Jill Bedgood
Jill Bedgood created a mixed media installation, Deadly Sins/ Worldly Virtues, that explored contemporary issues as they related to society and some of the seven deadly sins. Her small bronze sculpture titled Tiara for Fashionable Causes reflected society’s need to receive recognition and acknowledgment for doing good works. The needy causes of the day must be rewarded appropriate Hollywood glamour; her tiara symbolized this need to be “crowned with power and recognition.”
Bedgood’s installation made of a hair-shaped crown of thorns mounted on a white cloth was titled Tonsure (the word means a shaved crown or patch worn by clerics, a symbol of devotion) and is similar to the famous religious icon Veronica’s Veil. Bedgood used these religious icons, like the crown of thorns and communion hosts to communicate contemporary interpretations of religious symbols.
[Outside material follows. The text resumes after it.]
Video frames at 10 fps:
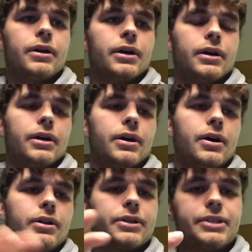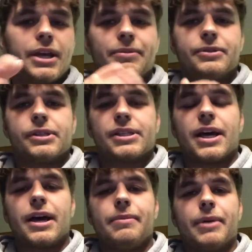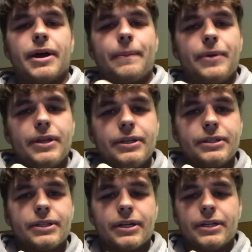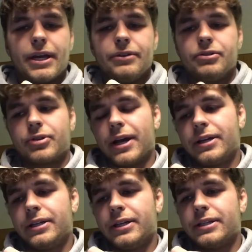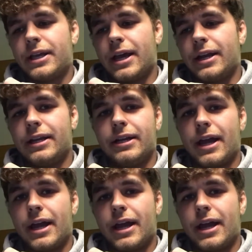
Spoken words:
all examples aside, my opinions on net neutrality is that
She used words with dual meaning to title her works and to explore issues that pointed to the sins of Indulge/Indulgences.
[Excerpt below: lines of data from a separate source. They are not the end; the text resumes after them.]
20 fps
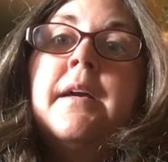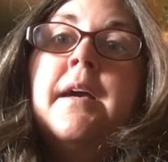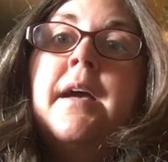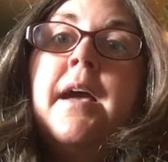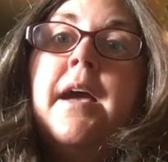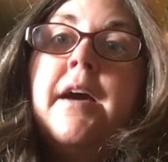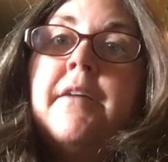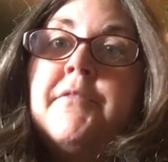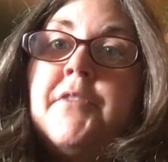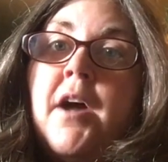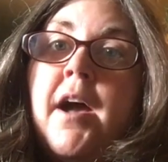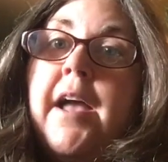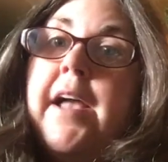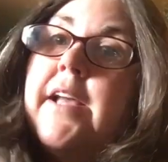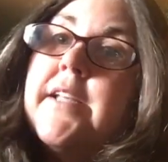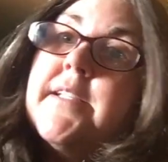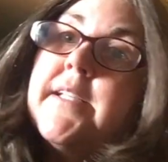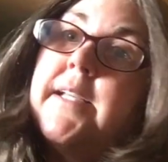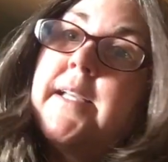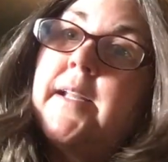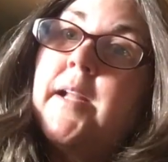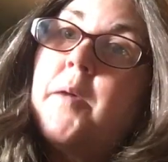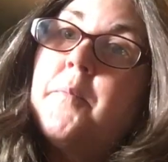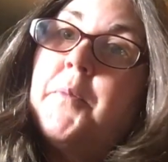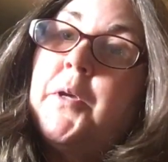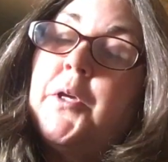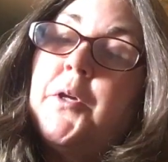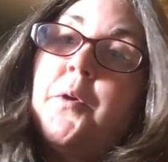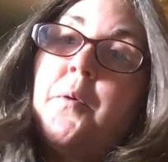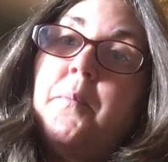have not had to get up
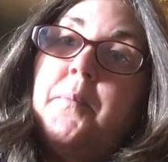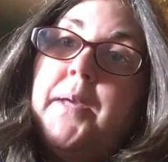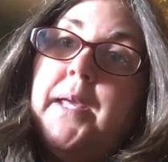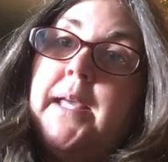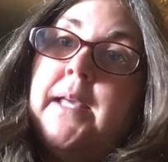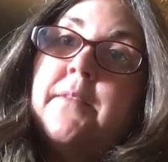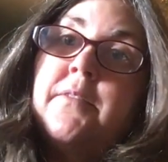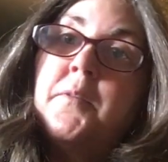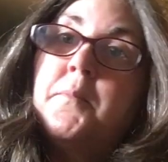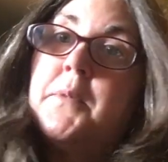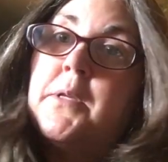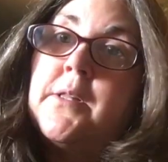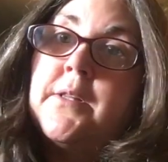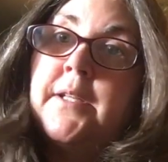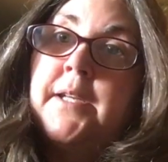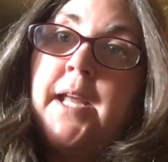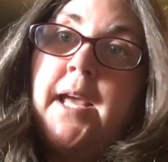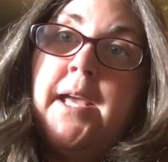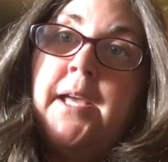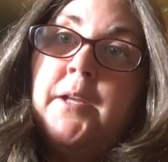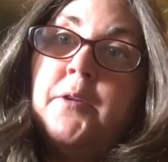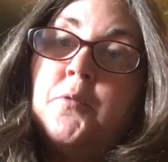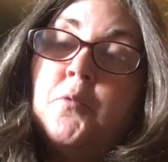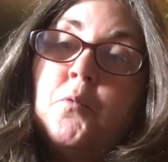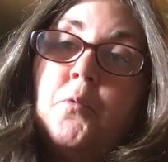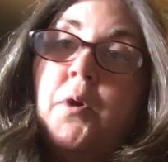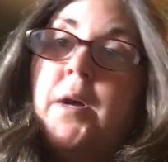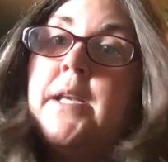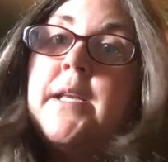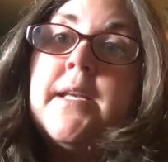and go pee in the middle of the night
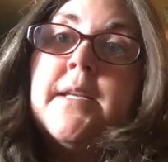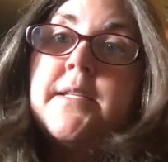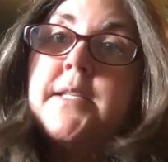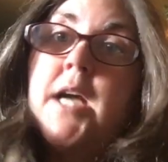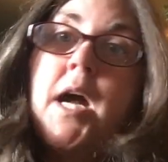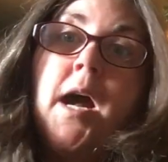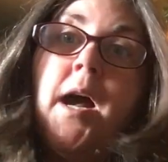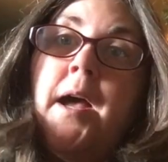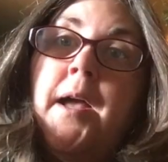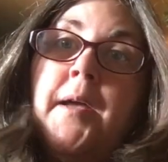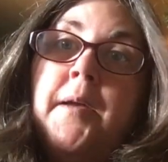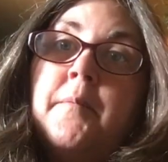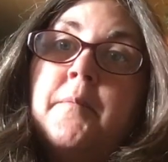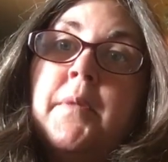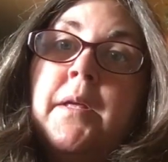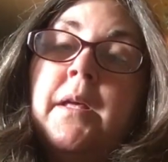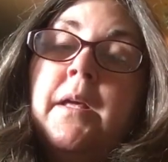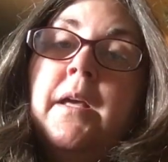1 time.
Bedgood’s installations demanded the viewer’s explorations and participation in her work by compelling the viewer to look at the objects and installation arrangement carefully to gain interpretation. The objects she used in the exhibit, as well as the words, were deliberately ambiguous which enabled viewers to have multiple interpretations. In her installation pieces, Bedgood “contemplates the aberrations of human behavior and the capacity of humankind for evil.”